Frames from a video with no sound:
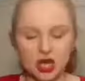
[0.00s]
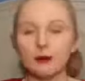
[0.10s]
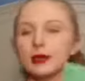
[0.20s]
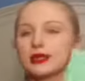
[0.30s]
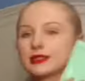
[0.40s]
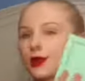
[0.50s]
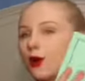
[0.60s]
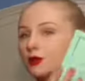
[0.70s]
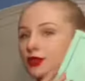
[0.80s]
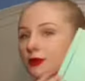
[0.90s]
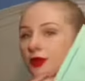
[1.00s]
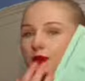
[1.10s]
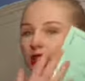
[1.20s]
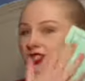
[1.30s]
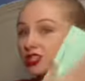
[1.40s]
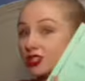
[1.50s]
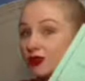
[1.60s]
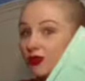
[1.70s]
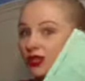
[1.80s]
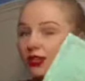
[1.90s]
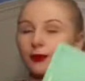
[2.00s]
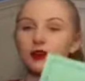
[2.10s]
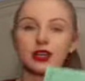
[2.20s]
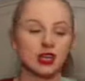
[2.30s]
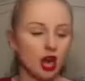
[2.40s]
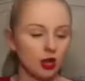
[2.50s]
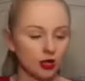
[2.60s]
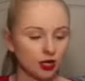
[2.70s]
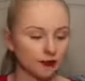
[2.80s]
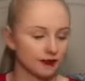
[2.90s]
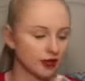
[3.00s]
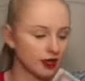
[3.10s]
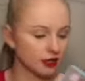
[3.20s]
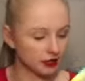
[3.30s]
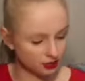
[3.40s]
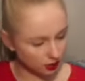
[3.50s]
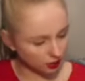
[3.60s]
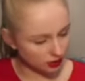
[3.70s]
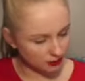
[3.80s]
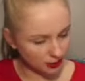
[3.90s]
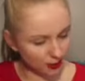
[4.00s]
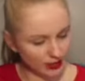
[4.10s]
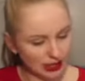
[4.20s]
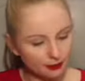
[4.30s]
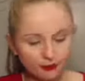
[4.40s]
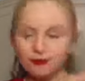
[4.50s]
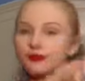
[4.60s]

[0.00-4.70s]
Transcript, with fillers: got me this Ulta Beauty, which is a really pretty color. This Ulta Beauty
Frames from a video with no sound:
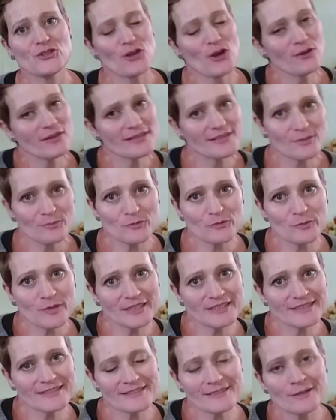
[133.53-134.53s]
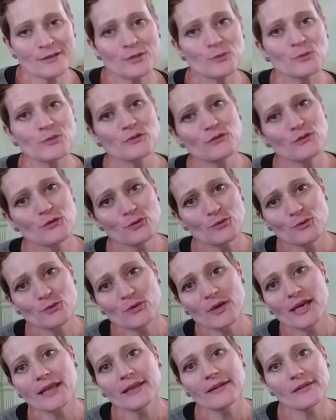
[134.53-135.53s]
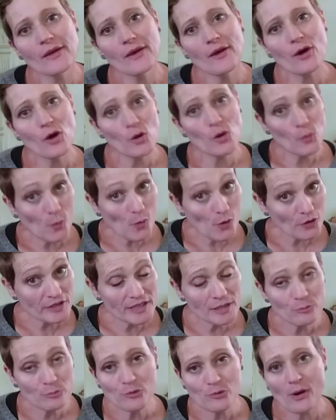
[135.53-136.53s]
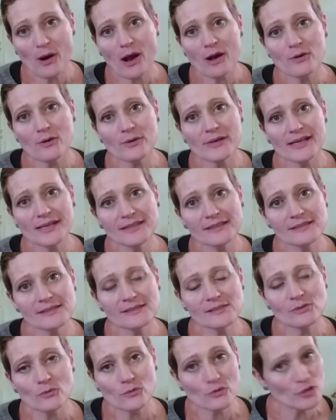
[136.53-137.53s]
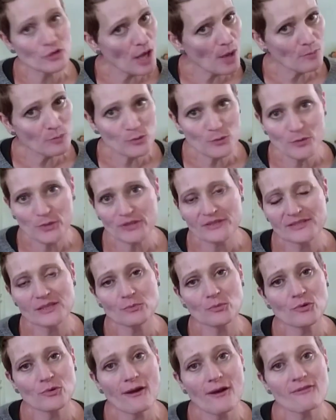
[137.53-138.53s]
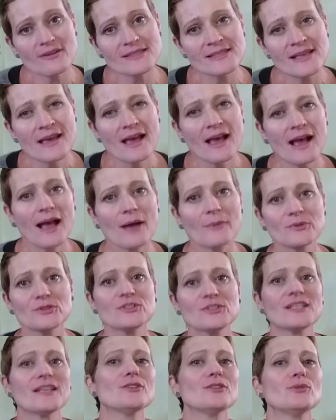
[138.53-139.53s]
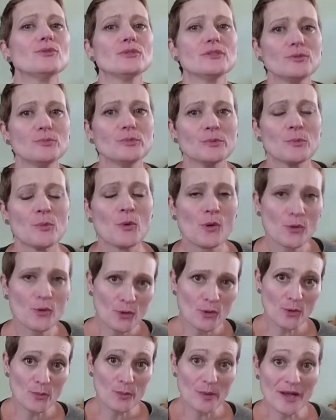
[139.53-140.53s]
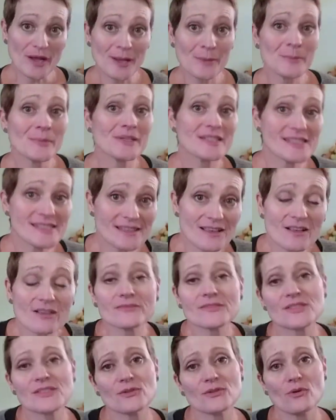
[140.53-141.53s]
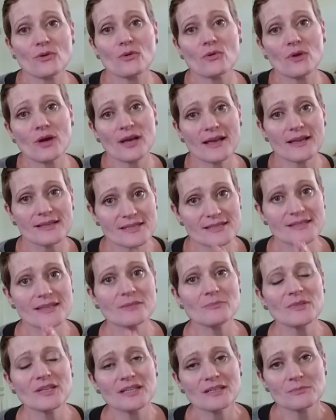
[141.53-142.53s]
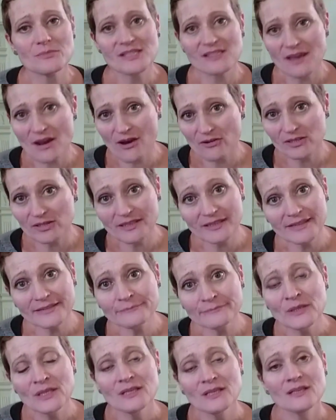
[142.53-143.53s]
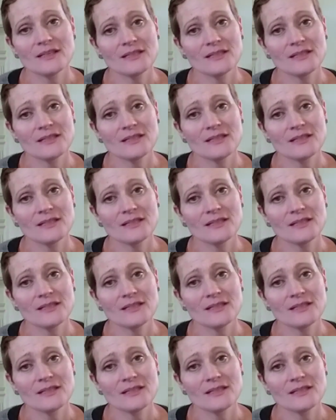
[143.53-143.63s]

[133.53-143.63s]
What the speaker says: is sharing some of my design with you and a work in progress or a couple works in progress, I want to tell you a little bit more about myself. So as I said, my name is Caroline.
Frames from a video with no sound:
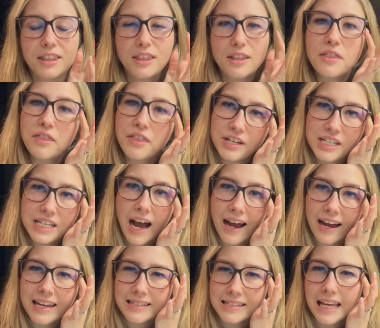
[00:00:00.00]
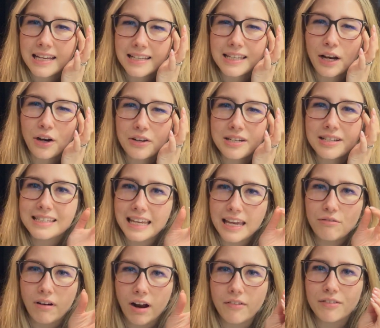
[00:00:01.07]
the dye is like still on your skin
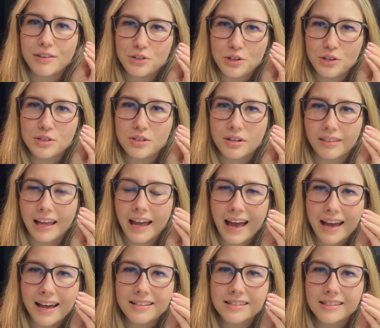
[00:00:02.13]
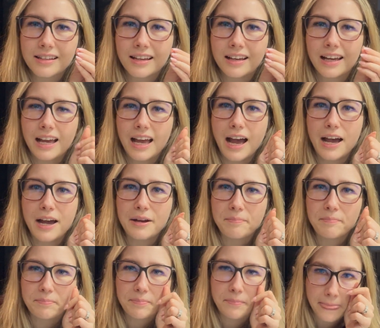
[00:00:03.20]
rather than just on the hairs.
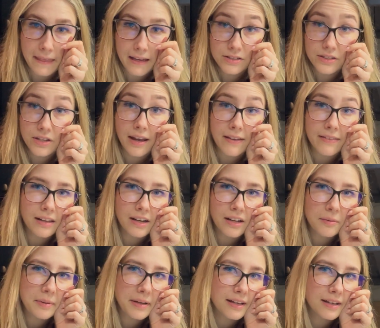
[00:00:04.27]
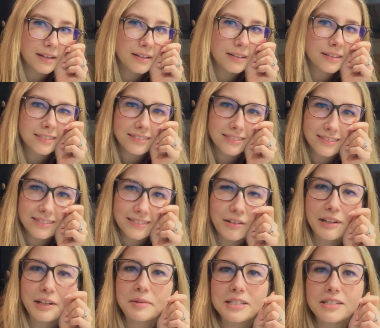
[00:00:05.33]
So yeah, they're a little bit
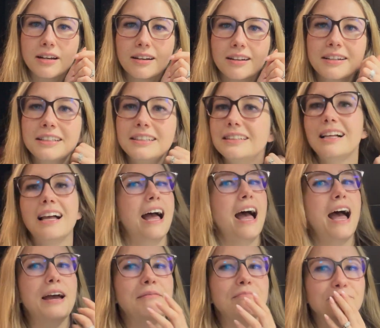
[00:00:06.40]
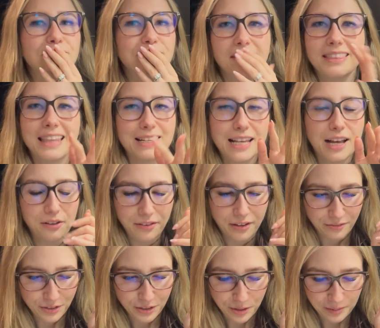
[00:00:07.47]
dark. They settled
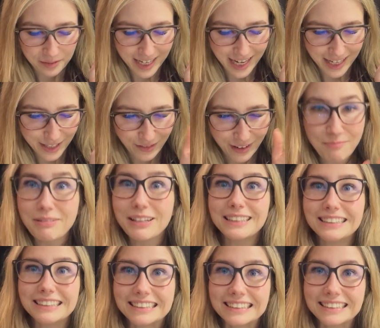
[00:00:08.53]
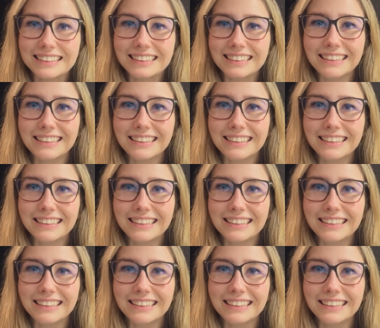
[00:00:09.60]
after a couple of days, it's fine, but look.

*-*-*

THE TASK >> A faithful, complete copy of the records above is required, one that contains no pictures.

THE COMPLETED TASK >>
Frames from a video with no sound:
[0.00s]
[0.10s]
[0.20s]
[0.30s]
[0.40s]
[0.50s]
[0.60s]
[0.70s]
[0.80s]
[0.90s]
[1.00s]
[1.10s]
[1.20s]
[1.30s]
[1.40s]
[1.50s]
[1.60s]
[1.70s]
[1.80s]
[1.90s]
[2.00s]
[2.10s]
[2.20s]
[2.30s]
[2.40s]
[2.50s]
[2.60s]
[2.70s]
[2.80s]
[2.90s]
[3.00s]
[3.10s]
[3.20s]
[3.30s]
[3.40s]
[3.50s]
[3.60s]
[3.70s]
[3.80s]
[3.90s]
[4.00s]
[4.10s]
[4.20s]
[4.30s]
[4.40s]
[4.50s]
[4.60s]

[0.00-4.70s]
Transcript, with fillers: got me this Ulta Beauty, which is a really pretty color. This Ulta Beauty
Frames from a video with no sound:
[133.53-134.53s]
[134.53-135.53s]
[135.53-136.53s]
[136.53-137.53s]
[137.53-138.53s]
[138.53-139.53s]
[139.53-140.53s]
[140.53-141.53s]
[141.53-142.53s]
[142.53-143.53s]
[143.53-143.63s]

[133.53-143.63s]
What the speaker says: is sharing some of my design with you and a work in progress or a couple works in progress, I want to tell you a little bit more about myself. So as I said, my name is Caroline.
Frames from a video with no sound:
[00:00:00.00]
[00:00:01.07]
the dye is like still on your skin
[00:00:02.13]
[00:00:03.20]
rather than just on the hairs.
[00:00:04.27]
[00:00:05.33]
So yeah, they're a little bit
[00:00:06.40]
[00:00:07.47]
dark. They settled
[00:00:08.53]
[00:00:09.60]
after a couple of days, it's fine, but look.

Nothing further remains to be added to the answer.